1) when the first transfer robot (3) grabs the liner from the loading liner warehouse (2), the first sucker (3-4) is in a positive pressure state firstly and then in a negative pressure state; the first suction disc blows air to the inner wall of the liner, so that residual copper powder in the liner is blown out or floats, then the first suction disc sucks the liner by utilizing negative pressure, and simultaneously sucks away the residual copper powder in the liner;

starting the rotating disc (5-6) to rotate, and driving the liner mold (5-4) to rotate by the rotation of the rotating disc (5-6);

the laser range finder (5-3) collects the distance between the turntable and the liner mold (5-4) when the turntable rotates for a preset angle, and the data collected by the laser range finder (5-3) when the turntable (5-6) rotates for 360 degrees is used as a first group of data;

2) placing the liner to be tested on a liner die (5-4), repeating the step 1), and taking the acquired data as a second group of data; the collection point in the step 2) is the same as that in the step 1);

2. The detection method based on the liner wall thickness and wall thickness difference detection device according to claim 1, wherein the laser ray emitted by the laser range finder (5-3) in the step 1) is perpendicular to the generatrix of the liner die (5-4);

and step 2), laser rays emitted by the laser range finder (5-3) are vertical to a bus of the shaped charge liner die (5-4).

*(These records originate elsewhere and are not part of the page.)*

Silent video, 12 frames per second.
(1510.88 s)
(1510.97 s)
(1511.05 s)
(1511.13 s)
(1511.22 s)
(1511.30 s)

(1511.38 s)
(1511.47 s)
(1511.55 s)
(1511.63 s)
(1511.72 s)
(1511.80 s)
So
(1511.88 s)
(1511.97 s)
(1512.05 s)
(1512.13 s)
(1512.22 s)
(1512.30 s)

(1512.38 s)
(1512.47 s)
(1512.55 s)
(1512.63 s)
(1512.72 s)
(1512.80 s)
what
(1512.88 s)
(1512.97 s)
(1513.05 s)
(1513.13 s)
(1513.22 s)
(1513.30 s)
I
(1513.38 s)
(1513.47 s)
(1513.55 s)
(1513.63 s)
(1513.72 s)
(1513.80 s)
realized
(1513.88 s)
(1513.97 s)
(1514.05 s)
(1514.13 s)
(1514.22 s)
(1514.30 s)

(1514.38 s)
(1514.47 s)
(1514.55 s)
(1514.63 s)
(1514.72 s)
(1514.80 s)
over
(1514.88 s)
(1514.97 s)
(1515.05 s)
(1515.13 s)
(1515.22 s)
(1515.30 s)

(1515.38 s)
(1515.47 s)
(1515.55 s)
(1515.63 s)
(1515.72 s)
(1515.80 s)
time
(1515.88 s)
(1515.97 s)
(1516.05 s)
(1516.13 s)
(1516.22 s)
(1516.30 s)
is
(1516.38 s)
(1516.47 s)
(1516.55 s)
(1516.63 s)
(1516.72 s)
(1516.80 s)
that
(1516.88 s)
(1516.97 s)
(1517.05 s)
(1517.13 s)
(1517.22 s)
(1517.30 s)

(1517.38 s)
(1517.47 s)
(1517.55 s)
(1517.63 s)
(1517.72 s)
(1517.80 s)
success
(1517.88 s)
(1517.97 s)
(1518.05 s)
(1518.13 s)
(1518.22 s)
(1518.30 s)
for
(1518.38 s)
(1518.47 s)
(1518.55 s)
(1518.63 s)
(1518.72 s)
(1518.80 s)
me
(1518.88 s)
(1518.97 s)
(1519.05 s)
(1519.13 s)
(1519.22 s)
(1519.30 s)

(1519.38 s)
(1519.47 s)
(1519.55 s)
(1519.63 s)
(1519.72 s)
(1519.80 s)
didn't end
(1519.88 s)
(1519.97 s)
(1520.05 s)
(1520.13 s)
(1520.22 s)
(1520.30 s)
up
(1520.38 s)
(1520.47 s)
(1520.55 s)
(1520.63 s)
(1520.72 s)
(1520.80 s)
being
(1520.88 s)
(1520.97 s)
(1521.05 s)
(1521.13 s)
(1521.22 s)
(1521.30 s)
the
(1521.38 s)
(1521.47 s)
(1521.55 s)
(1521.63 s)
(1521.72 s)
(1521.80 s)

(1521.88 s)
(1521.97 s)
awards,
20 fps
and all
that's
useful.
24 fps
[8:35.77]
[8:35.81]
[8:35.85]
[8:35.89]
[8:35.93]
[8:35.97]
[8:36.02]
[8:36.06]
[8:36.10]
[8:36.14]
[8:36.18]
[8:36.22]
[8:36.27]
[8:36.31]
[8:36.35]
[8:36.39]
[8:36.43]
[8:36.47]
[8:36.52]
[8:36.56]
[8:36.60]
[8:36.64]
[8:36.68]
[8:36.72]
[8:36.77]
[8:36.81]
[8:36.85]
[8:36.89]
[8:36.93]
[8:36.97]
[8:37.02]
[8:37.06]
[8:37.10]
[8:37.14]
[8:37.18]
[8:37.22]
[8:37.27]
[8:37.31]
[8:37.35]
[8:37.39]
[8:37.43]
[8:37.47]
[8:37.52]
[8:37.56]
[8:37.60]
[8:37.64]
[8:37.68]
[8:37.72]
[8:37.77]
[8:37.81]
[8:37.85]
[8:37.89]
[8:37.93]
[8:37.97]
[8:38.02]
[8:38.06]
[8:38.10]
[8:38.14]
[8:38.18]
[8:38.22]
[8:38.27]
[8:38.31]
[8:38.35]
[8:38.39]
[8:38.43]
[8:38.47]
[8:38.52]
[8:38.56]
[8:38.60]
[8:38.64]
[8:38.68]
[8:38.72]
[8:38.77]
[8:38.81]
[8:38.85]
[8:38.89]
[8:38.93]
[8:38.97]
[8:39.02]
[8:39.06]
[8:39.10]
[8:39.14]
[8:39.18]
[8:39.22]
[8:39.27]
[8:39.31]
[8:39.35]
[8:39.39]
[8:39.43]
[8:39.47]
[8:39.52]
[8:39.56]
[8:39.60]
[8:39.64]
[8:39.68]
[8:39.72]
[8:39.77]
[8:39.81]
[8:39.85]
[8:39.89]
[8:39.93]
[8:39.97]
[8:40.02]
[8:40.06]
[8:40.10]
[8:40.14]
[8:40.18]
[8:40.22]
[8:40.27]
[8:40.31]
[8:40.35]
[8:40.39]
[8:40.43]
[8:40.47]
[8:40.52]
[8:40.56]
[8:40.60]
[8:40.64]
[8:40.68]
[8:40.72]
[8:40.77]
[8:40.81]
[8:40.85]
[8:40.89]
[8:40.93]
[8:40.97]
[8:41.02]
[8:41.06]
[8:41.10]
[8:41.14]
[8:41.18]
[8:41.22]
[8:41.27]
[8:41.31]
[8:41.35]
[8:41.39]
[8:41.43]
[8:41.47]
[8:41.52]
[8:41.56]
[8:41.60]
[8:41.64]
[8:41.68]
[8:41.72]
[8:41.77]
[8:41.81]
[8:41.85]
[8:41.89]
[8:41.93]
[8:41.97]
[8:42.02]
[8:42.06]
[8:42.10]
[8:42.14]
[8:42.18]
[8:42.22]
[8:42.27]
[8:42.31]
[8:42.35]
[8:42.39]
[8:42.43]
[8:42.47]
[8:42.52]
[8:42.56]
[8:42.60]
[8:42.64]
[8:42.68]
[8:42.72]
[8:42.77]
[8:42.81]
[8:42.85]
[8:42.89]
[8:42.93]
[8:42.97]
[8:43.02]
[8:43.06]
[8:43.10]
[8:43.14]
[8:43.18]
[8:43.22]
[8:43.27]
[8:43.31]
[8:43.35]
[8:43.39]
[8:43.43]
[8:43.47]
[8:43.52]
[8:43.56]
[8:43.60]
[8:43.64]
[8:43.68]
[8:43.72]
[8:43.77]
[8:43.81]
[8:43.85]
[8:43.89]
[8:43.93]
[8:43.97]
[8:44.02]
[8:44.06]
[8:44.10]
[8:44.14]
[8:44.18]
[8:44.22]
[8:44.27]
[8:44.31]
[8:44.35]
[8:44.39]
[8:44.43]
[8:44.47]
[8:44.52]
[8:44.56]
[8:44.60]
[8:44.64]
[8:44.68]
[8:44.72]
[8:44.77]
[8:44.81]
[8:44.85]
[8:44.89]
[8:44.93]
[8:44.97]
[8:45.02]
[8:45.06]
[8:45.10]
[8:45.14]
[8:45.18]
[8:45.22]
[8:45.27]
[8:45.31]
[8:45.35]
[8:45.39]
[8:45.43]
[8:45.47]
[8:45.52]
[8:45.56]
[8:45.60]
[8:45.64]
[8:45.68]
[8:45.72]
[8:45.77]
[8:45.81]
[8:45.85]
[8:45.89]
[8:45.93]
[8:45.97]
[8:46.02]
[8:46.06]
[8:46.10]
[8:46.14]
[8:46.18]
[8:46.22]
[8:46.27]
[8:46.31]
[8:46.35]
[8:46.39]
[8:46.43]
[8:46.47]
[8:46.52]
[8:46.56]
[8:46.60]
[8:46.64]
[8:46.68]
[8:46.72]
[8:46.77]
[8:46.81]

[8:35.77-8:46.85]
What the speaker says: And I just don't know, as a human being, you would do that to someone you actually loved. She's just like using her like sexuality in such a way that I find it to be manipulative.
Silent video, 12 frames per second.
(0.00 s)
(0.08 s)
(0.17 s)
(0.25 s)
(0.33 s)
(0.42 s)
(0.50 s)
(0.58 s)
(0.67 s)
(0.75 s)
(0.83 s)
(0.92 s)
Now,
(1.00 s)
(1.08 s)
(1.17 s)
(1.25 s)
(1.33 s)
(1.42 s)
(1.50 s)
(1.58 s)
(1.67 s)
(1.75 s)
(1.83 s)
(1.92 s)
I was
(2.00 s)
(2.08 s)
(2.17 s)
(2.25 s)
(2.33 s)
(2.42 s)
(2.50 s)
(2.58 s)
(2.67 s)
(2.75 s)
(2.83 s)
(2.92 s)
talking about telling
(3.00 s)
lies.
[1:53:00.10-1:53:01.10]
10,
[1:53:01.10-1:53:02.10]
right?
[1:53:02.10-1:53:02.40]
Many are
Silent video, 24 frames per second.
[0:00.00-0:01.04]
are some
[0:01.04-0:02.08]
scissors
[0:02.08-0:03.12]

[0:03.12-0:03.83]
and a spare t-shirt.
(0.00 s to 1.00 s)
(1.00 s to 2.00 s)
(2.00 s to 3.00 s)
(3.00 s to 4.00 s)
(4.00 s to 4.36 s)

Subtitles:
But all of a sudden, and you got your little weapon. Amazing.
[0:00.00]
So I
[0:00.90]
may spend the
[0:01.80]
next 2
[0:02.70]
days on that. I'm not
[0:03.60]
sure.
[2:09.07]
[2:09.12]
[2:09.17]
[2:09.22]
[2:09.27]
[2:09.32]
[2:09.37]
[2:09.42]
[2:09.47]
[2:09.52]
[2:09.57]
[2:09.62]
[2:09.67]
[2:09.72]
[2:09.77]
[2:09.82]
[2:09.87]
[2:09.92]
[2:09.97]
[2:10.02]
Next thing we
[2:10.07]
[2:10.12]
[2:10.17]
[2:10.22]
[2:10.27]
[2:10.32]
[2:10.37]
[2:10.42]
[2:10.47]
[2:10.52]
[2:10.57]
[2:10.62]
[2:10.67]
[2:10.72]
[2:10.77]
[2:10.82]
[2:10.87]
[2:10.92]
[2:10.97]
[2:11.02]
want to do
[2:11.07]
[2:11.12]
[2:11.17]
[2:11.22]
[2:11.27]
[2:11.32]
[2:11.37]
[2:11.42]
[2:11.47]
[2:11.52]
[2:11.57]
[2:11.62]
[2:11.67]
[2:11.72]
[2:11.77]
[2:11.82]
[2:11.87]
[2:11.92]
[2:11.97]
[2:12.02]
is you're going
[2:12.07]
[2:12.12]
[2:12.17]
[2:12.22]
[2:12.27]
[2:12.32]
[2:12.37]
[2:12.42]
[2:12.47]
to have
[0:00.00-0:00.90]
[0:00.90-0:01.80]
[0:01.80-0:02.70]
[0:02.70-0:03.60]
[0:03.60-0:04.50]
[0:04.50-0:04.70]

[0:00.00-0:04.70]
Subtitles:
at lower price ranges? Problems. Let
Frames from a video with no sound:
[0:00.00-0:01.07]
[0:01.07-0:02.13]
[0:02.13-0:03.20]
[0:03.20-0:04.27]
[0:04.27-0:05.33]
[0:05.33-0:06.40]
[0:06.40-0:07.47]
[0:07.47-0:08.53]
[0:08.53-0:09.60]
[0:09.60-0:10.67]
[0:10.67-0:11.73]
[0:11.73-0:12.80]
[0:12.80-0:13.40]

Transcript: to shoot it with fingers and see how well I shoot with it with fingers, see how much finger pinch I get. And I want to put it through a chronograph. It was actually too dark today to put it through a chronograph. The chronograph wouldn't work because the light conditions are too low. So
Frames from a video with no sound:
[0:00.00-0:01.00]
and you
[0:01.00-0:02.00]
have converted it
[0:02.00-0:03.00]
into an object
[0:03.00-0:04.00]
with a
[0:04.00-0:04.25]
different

3. The method for detecting the wall thickness difference between the liner according to claim 1, wherein the laser ray emitted by the laser range finder (5-3) in the step 1) is 9-11mm lower than the top end of the liner die (5-4);

the height of the laser ray emitted by the laser range finder (5-3) in the step 2) is the same as that of the laser ray emitted by the laser range finder (5-3) in the step 1).

4. The method for detecting the wall thickness difference of the liner according to claim 1, wherein the preset angle in step 1) is in the range of 15-30 °.

5. The method for detecting the wall thickness difference of the liner according to claim 1, wherein the step 2) is preceded by the following operations:

the first transfer robot (3) grabs the liner from the loading liner warehouse (2) and faces the liner to the second transfer robot (4);

and the second carrying robot (4) grabs the liner and places the liner on the liner die (5-4).

6. The method for detecting the wall thickness difference of the liner according to claim 1, wherein the step 2) is followed by the following steps:

the second transfer robot (4) picks the liner and places the liner into a blanking liner warehouse (6).